◆ **About this task**:
Each line from the first line of the entries through the line holding "[00:00:01.07]" is to be restated word for word; nothing else, and no picture, belongs in the answer.

(Dataset records)

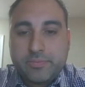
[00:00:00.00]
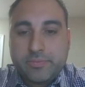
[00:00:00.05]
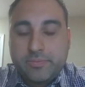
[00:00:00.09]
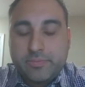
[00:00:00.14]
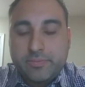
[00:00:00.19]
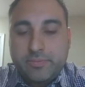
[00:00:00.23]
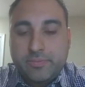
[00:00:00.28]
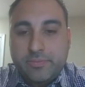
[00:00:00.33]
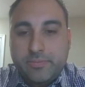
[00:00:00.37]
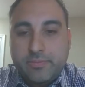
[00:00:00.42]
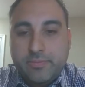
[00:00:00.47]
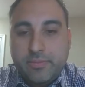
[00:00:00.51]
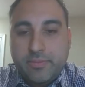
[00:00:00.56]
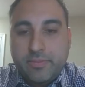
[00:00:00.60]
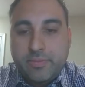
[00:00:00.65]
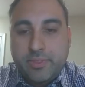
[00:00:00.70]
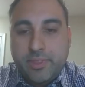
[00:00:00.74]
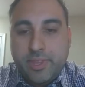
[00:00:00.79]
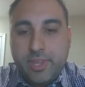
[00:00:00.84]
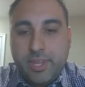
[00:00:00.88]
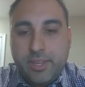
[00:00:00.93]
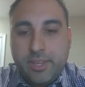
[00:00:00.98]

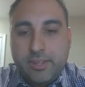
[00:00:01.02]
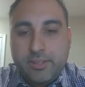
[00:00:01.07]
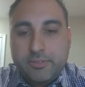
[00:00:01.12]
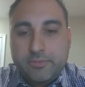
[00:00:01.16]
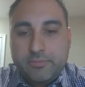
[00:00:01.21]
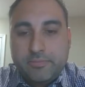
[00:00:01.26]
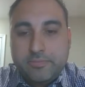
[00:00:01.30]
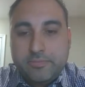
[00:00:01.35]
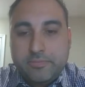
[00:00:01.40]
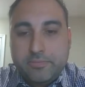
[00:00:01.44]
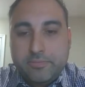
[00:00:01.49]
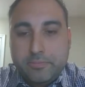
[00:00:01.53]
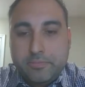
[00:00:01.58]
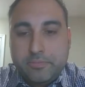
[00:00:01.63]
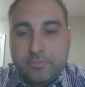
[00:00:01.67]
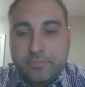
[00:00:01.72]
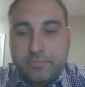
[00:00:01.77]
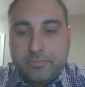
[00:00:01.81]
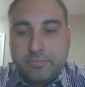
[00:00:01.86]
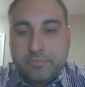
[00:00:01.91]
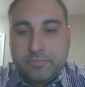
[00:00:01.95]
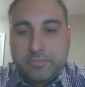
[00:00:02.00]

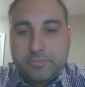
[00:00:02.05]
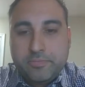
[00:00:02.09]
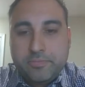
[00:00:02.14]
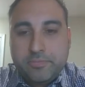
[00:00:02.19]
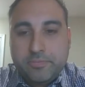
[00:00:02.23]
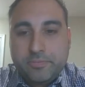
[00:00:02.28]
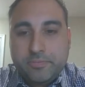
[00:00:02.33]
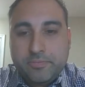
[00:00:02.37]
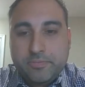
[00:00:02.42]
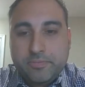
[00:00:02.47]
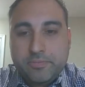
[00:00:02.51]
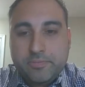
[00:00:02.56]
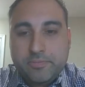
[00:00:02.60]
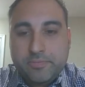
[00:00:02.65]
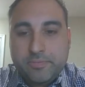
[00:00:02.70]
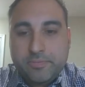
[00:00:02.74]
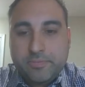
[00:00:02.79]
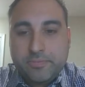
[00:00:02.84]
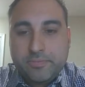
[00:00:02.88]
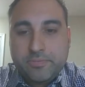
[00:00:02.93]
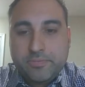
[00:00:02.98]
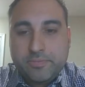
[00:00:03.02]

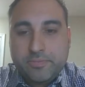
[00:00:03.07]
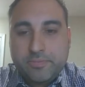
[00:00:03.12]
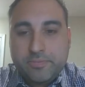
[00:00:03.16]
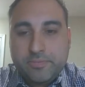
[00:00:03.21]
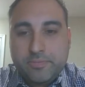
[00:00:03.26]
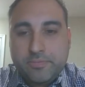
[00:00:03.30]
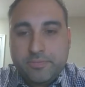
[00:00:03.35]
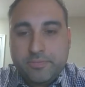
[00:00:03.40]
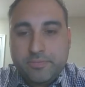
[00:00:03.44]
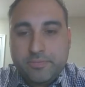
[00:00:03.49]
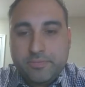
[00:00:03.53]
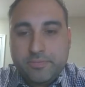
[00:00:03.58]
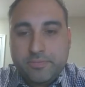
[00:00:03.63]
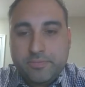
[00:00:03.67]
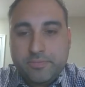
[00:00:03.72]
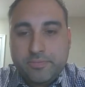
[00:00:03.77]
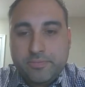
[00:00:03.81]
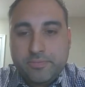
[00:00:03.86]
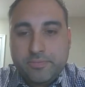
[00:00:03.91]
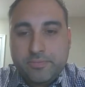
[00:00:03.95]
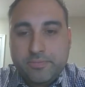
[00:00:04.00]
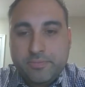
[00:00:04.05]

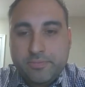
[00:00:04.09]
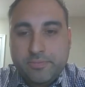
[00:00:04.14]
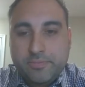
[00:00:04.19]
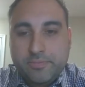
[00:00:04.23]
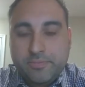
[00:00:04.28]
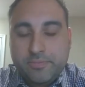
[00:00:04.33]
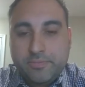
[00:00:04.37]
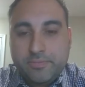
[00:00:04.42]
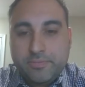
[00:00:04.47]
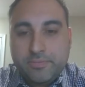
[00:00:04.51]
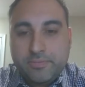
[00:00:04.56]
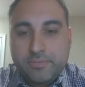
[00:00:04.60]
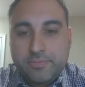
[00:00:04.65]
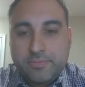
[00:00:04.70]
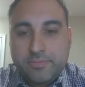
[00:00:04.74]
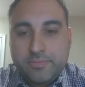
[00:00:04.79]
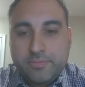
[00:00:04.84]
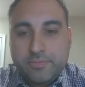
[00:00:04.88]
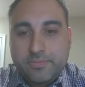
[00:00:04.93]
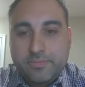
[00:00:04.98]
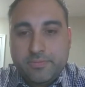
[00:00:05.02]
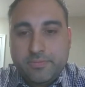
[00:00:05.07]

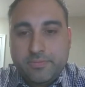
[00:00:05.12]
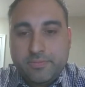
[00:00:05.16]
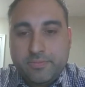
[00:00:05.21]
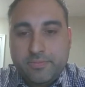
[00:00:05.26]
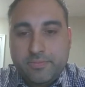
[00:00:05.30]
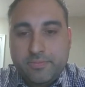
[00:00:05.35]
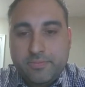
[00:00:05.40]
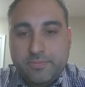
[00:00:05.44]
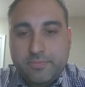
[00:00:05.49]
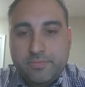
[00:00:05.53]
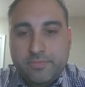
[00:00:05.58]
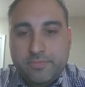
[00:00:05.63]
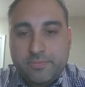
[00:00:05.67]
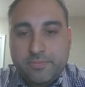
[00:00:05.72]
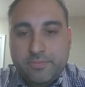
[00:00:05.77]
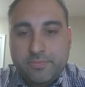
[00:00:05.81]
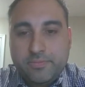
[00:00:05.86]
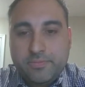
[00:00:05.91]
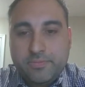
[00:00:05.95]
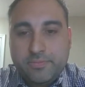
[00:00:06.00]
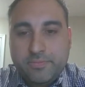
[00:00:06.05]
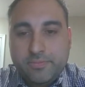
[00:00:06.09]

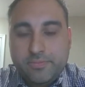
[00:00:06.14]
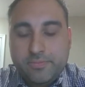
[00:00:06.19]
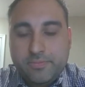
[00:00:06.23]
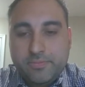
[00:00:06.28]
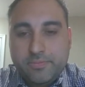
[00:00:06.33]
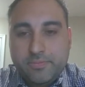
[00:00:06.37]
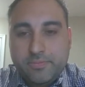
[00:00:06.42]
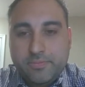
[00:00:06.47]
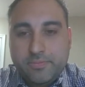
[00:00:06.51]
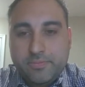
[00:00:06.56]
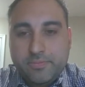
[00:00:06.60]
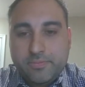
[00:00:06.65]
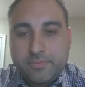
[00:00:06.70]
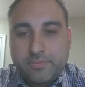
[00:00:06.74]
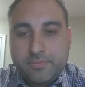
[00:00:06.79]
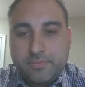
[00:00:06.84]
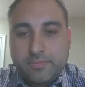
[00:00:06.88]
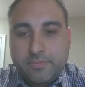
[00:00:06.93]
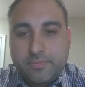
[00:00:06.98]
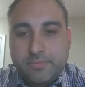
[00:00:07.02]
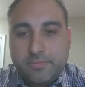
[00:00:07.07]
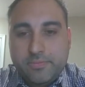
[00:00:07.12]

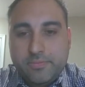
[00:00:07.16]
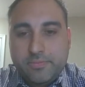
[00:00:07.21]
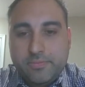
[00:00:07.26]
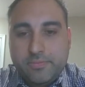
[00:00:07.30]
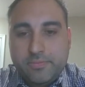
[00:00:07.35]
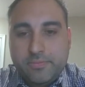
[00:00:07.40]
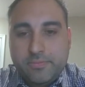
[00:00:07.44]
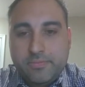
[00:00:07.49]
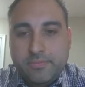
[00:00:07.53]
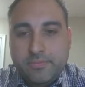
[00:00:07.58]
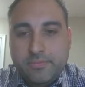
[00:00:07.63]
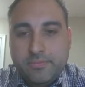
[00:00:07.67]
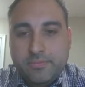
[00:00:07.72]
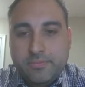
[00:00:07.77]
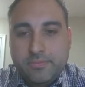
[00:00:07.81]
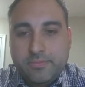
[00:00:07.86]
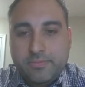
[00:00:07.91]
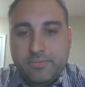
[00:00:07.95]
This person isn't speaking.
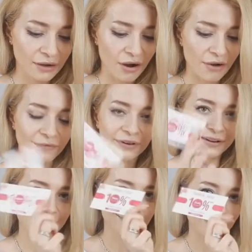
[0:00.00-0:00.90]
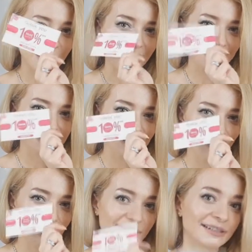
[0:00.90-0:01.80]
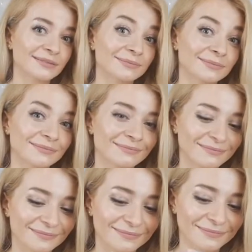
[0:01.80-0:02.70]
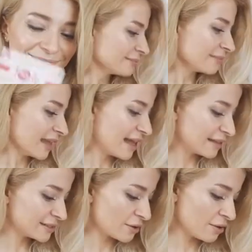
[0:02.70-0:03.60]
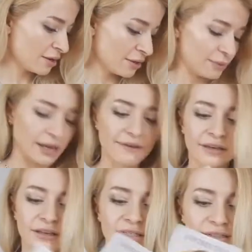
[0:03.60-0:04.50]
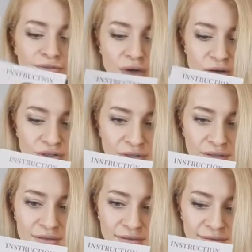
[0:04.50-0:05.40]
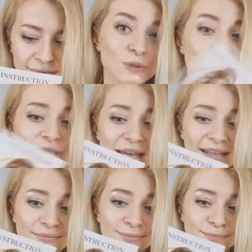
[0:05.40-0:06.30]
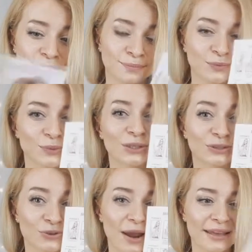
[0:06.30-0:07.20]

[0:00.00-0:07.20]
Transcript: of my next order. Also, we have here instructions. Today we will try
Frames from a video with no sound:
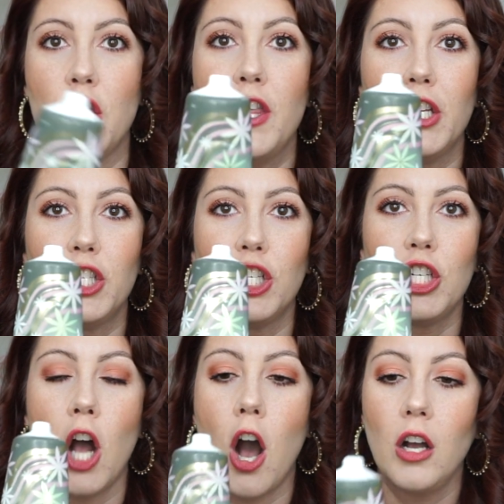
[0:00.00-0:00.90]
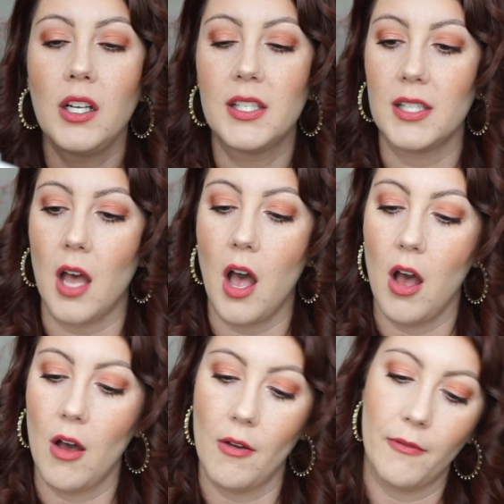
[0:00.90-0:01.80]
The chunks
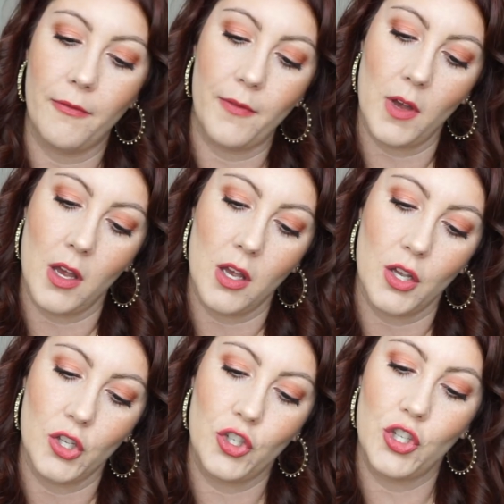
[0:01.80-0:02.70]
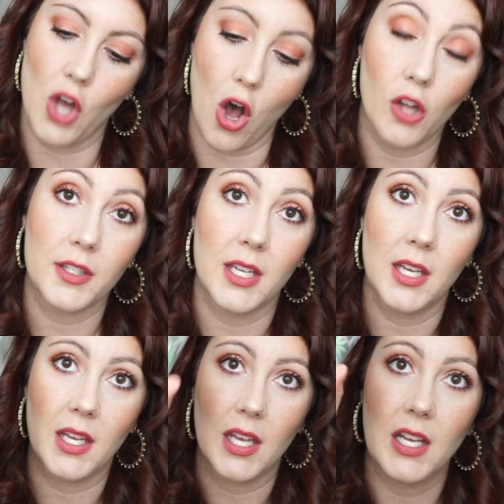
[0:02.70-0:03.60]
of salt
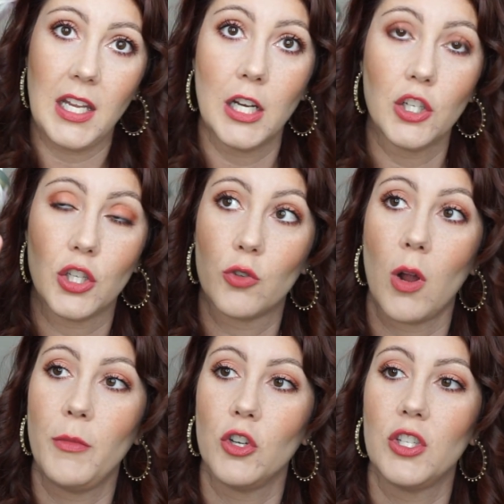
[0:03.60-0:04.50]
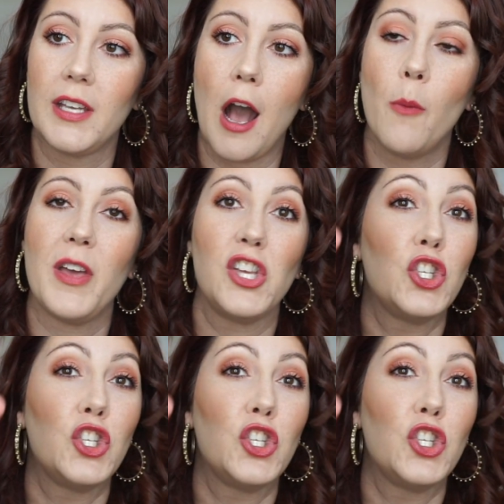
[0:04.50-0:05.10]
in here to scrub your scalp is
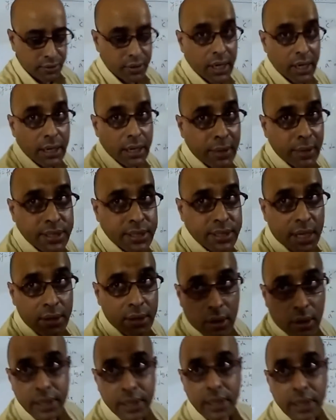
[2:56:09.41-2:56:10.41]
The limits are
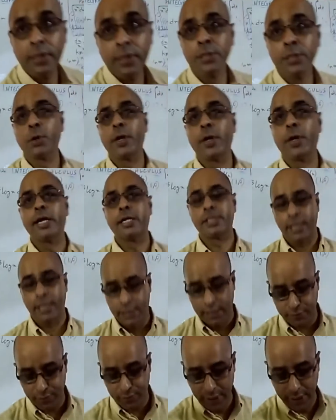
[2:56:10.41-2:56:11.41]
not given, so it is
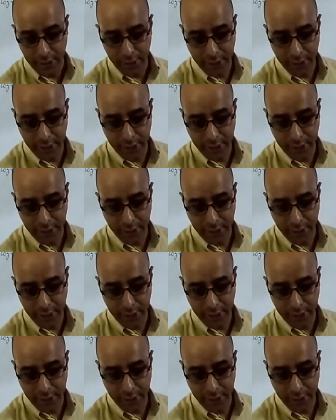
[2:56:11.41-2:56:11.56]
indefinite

◆ **Task answer**:
[00:00:00.00]
[00:00:00.05]
[00:00:00.09]
[00:00:00.14]
[00:00:00.19]
[00:00:00.23]
[00:00:00.28]
[00:00:00.33]
[00:00:00.37]
[00:00:00.42]
[00:00:00.47]
[00:00:00.51]
[00:00:00.56]
[00:00:00.60]
[00:00:00.65]
[00:00:00.70]
[00:00:00.74]
[00:00:00.79]
[00:00:00.84]
[00:00:00.88]
[00:00:00.93]
[00:00:00.98]

[00:00:01.02]
[00:00:01.07]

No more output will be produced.